College Admission Essays :
Lily Johnston - Federal Way - Washington
When a close friend attempted suicide, Lily reevaluated her priorities
and had some realizations about the expectations placed on females. She
volunteered with the Real Women Project, an organization that seeks to
show the beauty of women. She says, “Writing about depression, body
image and how this affects young women was a natural extension of
my work at Real Women as well as my way of pulling together what I
was experiencing personally with what I was observing publicly.” At
Charles Wright Academy, she was editor of the yearbook, a managing
editor of the newspaper and captain of the volleyball team.
In for the Long Crawl - Princeton University
We died that day. Not her, not I, we. She came close enough for the both
of us. I can still remember that feeling of the earth just dropping out from
underneath me when my mom told me that Chris had tried to kill herself.
The worst part was that I wasn’t surprised. I knew she had been “sick” for
years, but that old scar on her wrist was always “a scratch from the coffee
table.” Since that day, we have never shared a secret or dreamed up a
new fantasy—the “we” that had defined us for so long, those 10 years of
friendship, that sisterhood, was the one thing she swallowed that a stomach
pump couldn’t remove. From that day on, I made it my mission to find
the cause of the nation-wide epidemic of depression that had shattered
our lives and to do everything in my power to find a cure.
In her world, everything was warped. In her delusion, a pocketknife, a gift
that should have marked her coming-of-age and responsibility, became the
“coffee table.” Her grandfather’s illness, which should have been sad but a
natural part of life and living, was seen only for the drugs it would provide
her for death and dying. I watched as she dug her own grave for two
years. I don’t feel guilty; I did everything I could to help her but alert the
newspapers. What I would later understand and what would fuel my desire
to help others was that she couldn’t process or even understand help at
that point; she was too sick.
My family is the only reason I didn’t share her fate, they are why she ended
up in a mental ward and I didn’t. They were the only substantial difference
between Chris and me: we were both depressed, we both had few close
friends and we both were too young for our grade and too old for our own
good. It was the little things that really counted. My parents didn’t yell at
me or each other. My sister and I never fought. My father didn’t commute
to another state regularly. I felt sorry for Chris and her family, but I realized
early on that I couldn’t control people’s families or home lives, so I changed
my focus to the things that I saw around me that made people feel “lessthan”
and incomplete.
Opening my eyes has never been such a powerful experience. I began to
see things all around me that had the potential to make people, especially
girls, feel depressed. Around every street corner, in every shopping mall
and even in museums these images and ideas accosted me: anorexic girls
modeling the latest fashions and the latest fashions only available in sizes
0 to 10 are a few examples. At one point I wondered if there existed some
large-scale conspiracy to make all the girls in the United States depressed.

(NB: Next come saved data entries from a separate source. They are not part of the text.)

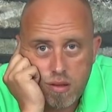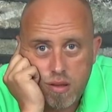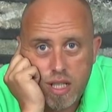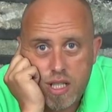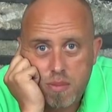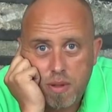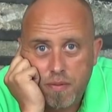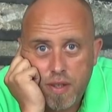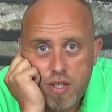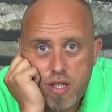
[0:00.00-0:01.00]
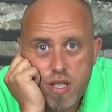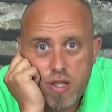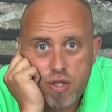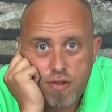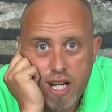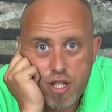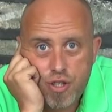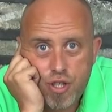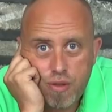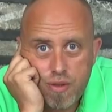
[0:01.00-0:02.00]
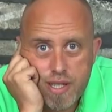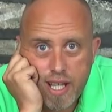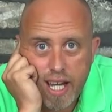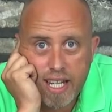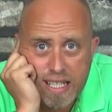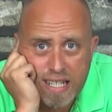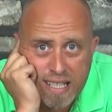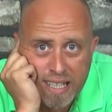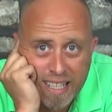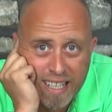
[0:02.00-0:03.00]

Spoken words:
need to be featured in Trash Tuesdays.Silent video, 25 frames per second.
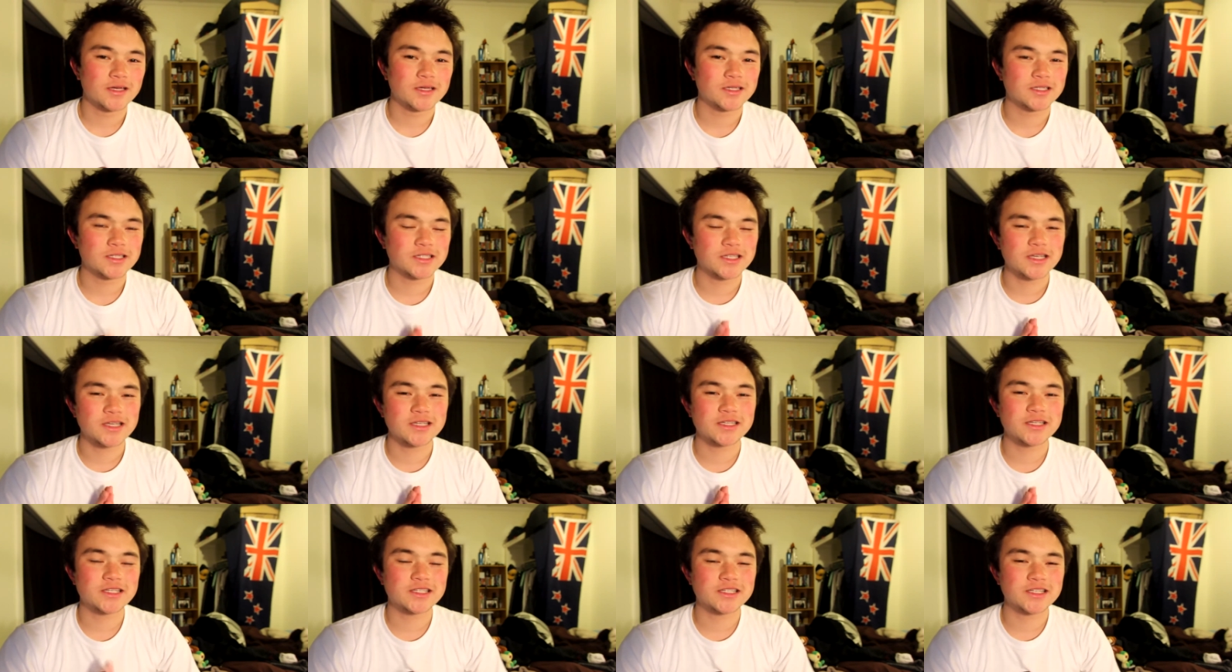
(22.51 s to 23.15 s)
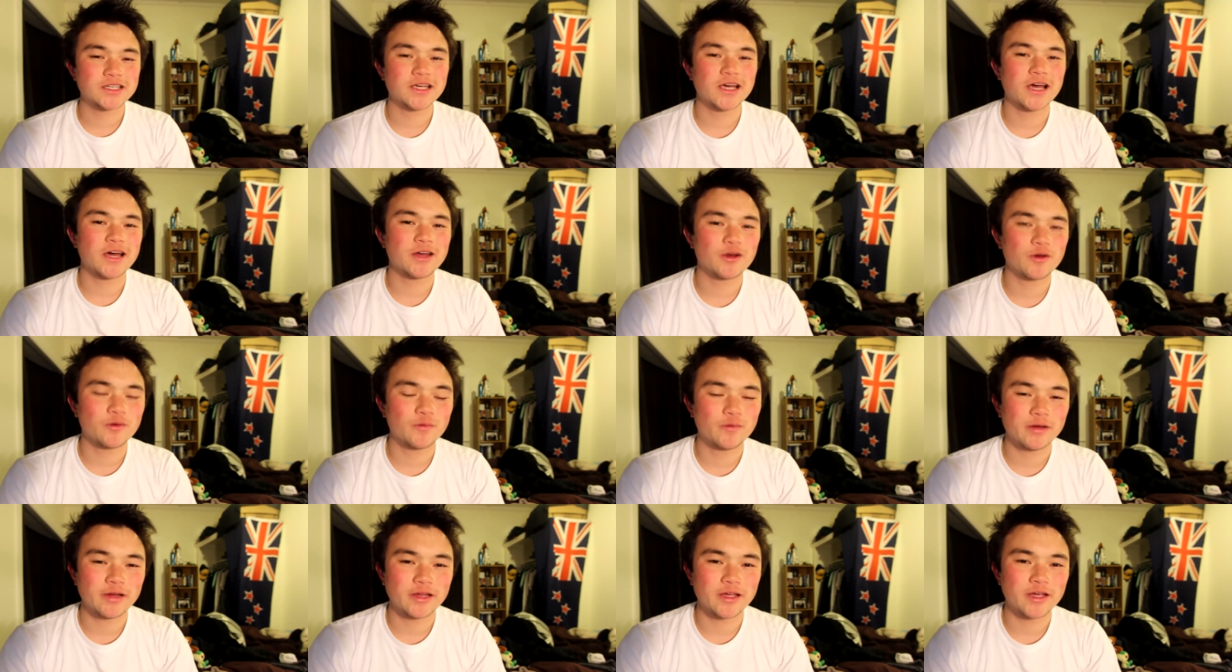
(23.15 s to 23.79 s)
You see, I
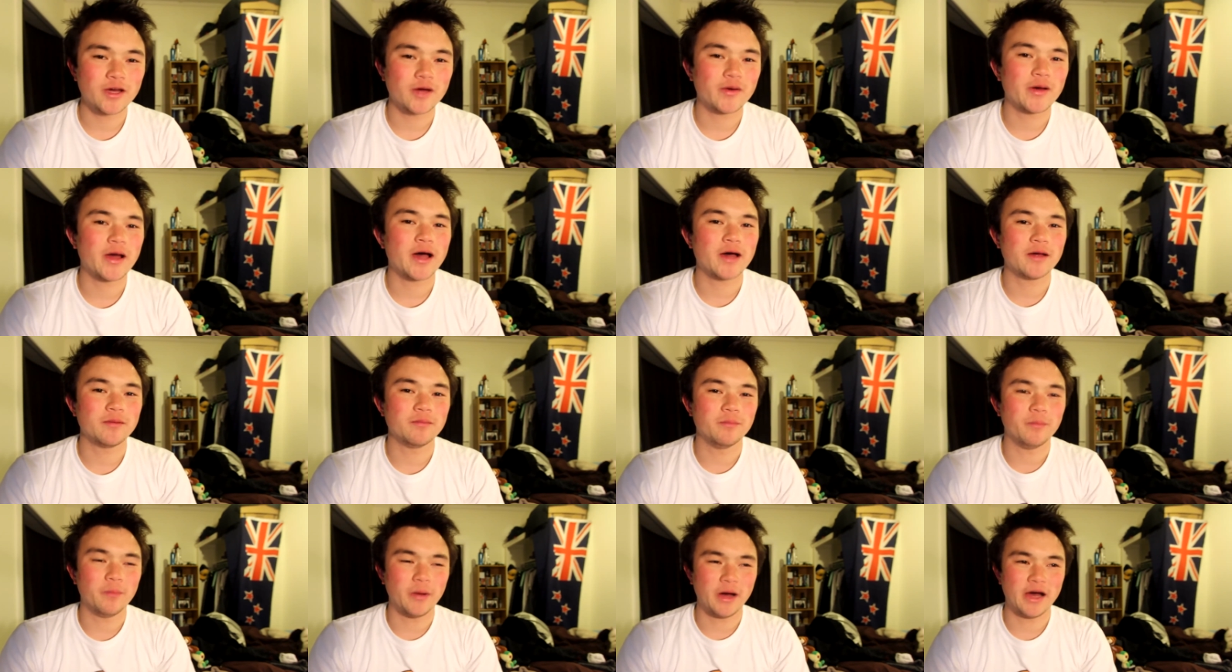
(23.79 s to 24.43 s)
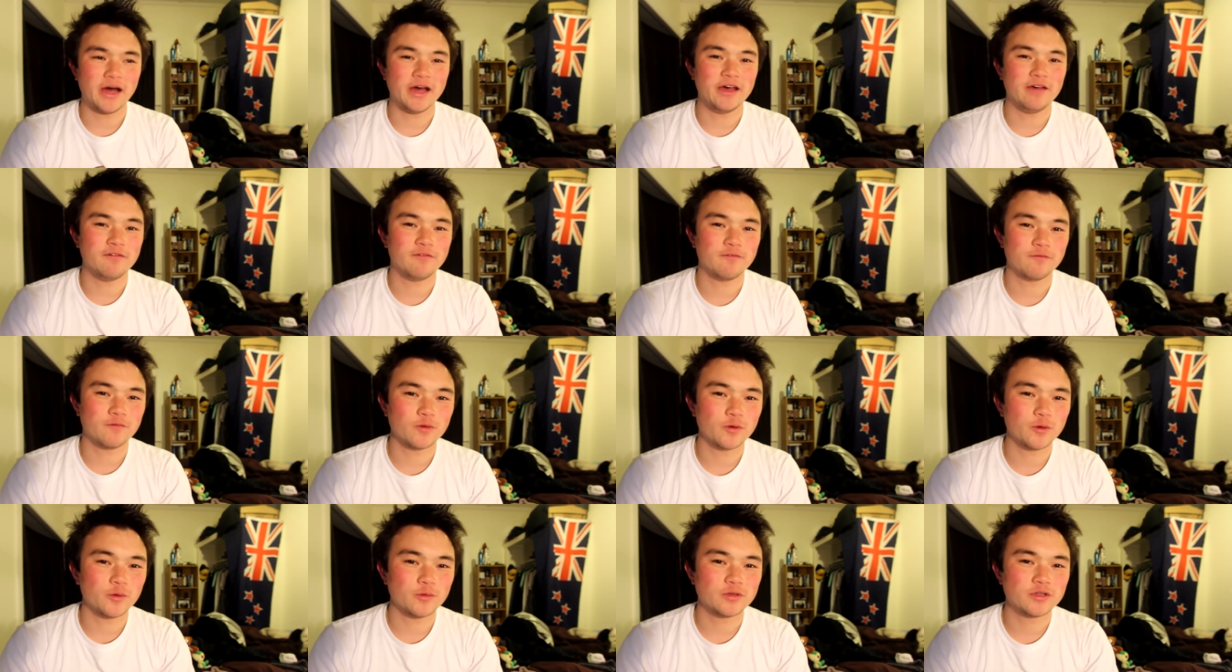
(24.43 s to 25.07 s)
don't really go out and buy
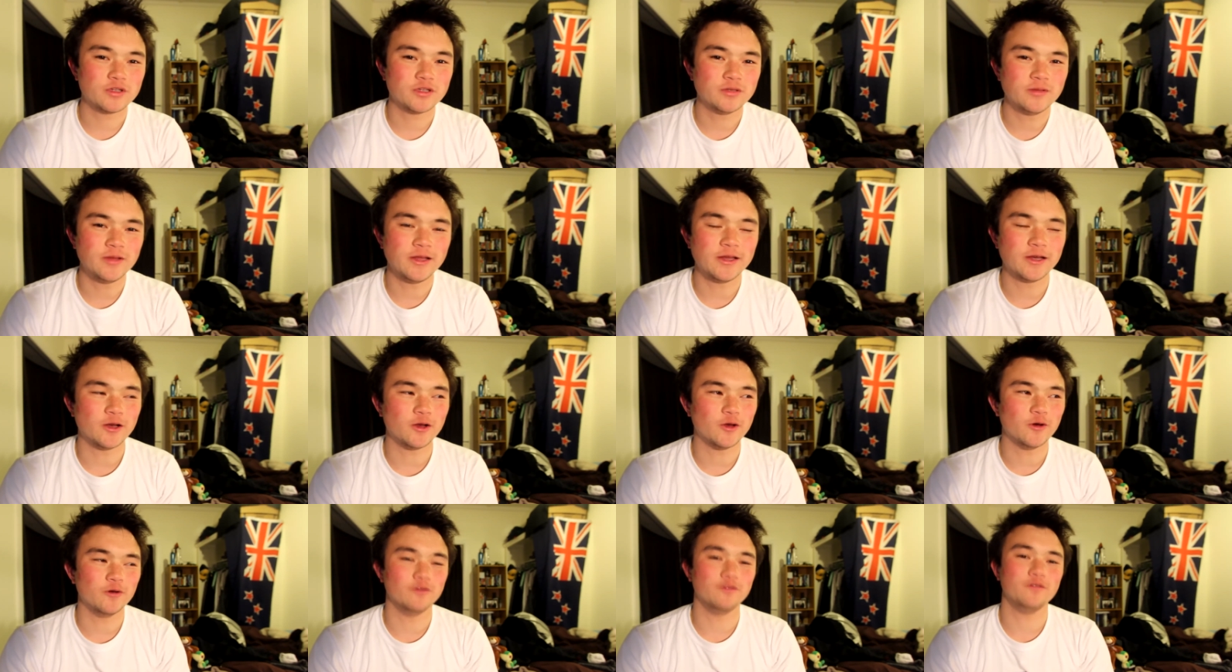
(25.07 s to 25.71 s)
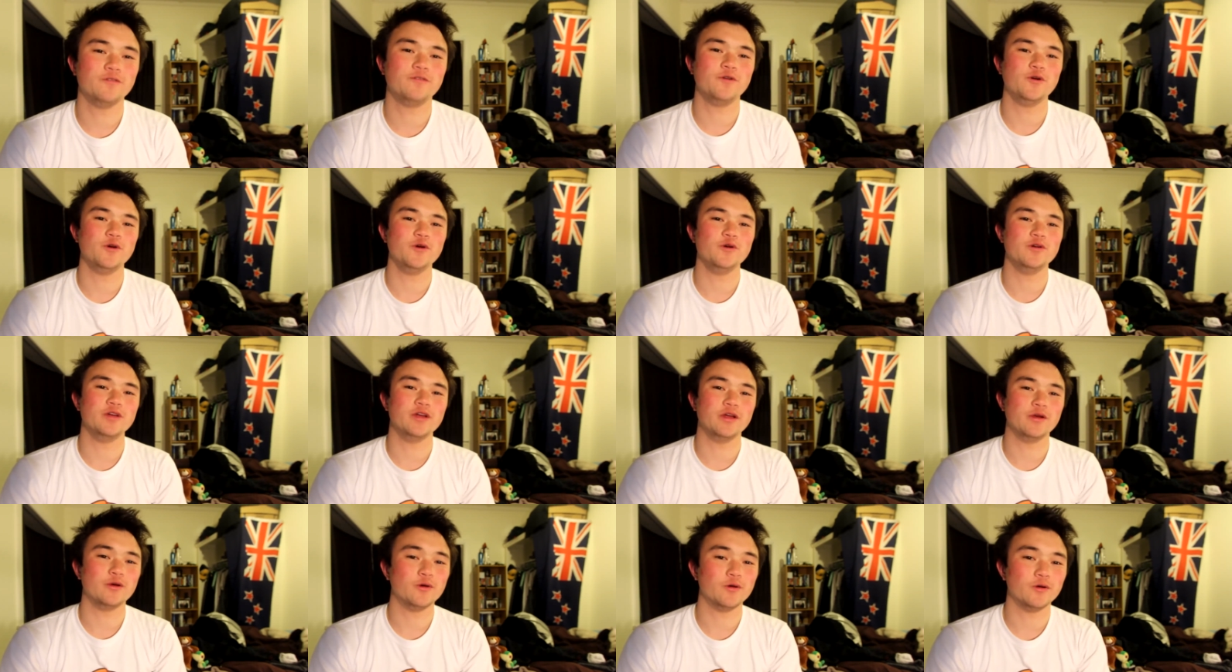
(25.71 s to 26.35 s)
fruit, let alone
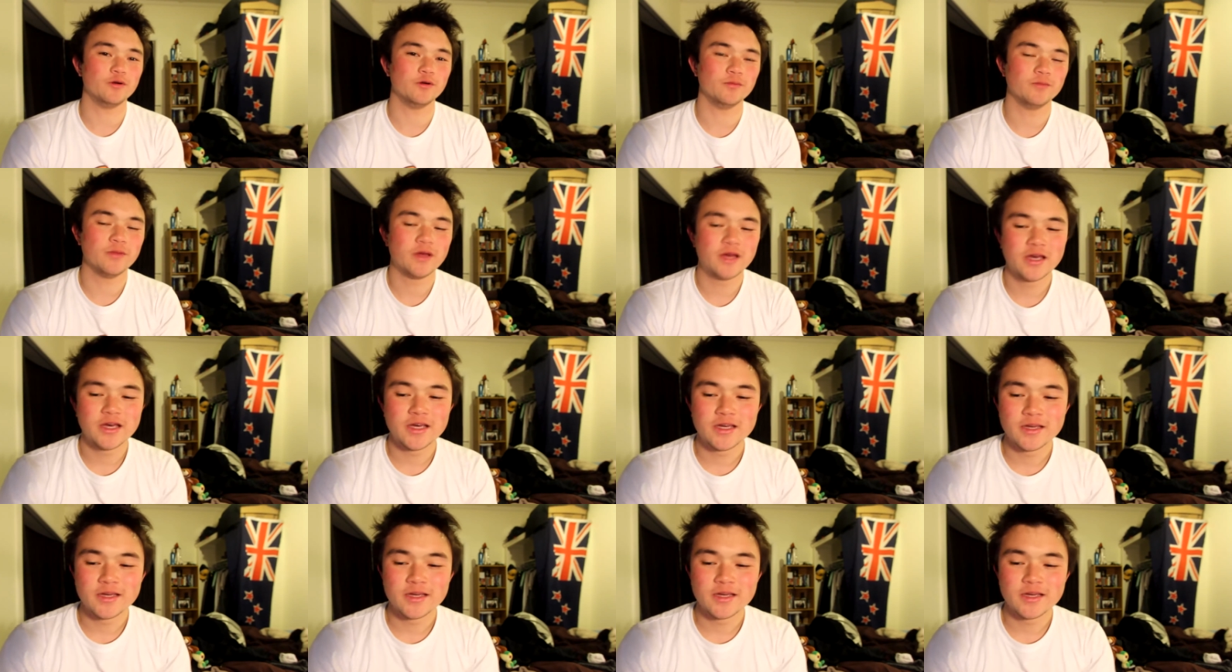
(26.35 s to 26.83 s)
food at all.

The idea of social, physical and intellectual perfection was defined and fed
to us as if there were such a thing as perfection and it could be defined
only one way. It was all of a sudden a wonder to me that we all didn’t just
start jumping off cliffs, one after another like lemmings.
Trying to reverse a nationally accepted image has been like trying to crawl
up Mt. Everest. As one might expect, I’ve made little headway and have
run into more obstacles than I can count. Apparently, it’s common for
people to be advocates for women but to be much stronger advocates for
their own pocketbooks. “Yes, we would really like to promote reality,” they
say, “but people don’t buy reality. We’re a business, not a charity.” But,
for Chris’ sake, and for the hope that our relationship may still be salvaged
someday, I will keep crawling as long at it takes to save one life, for if I can
save one life, I have saved two. If I have saved two, I’ve saved them all. If
I’ve saved them all, I’ve finally saved myself.
Why This Essay Succeeded
One of the biggest mistakes that many students make when writing
about an issue is that they do not personalize it. They write about an
issue as they would for an assignment for a social studies class rather than for a creative writing class. Whatever the issue, there needs to be
a reason why it is important to you. Clearly, teen depression is a huge
national issue. But Lily does an excellent job of making it close to home.
Her essay covers both her individual experience with depression and
some of the larger societal issues that she believes perpetuate it.
Notice that her essay contains a lot of thoughtful reflection. She realizes
that she can’t change the world in one fell swoop but she also knows that
there are things she can do to help. This essay is not so much a display
of her writing ability as it is of her ability to think, feel and analyze.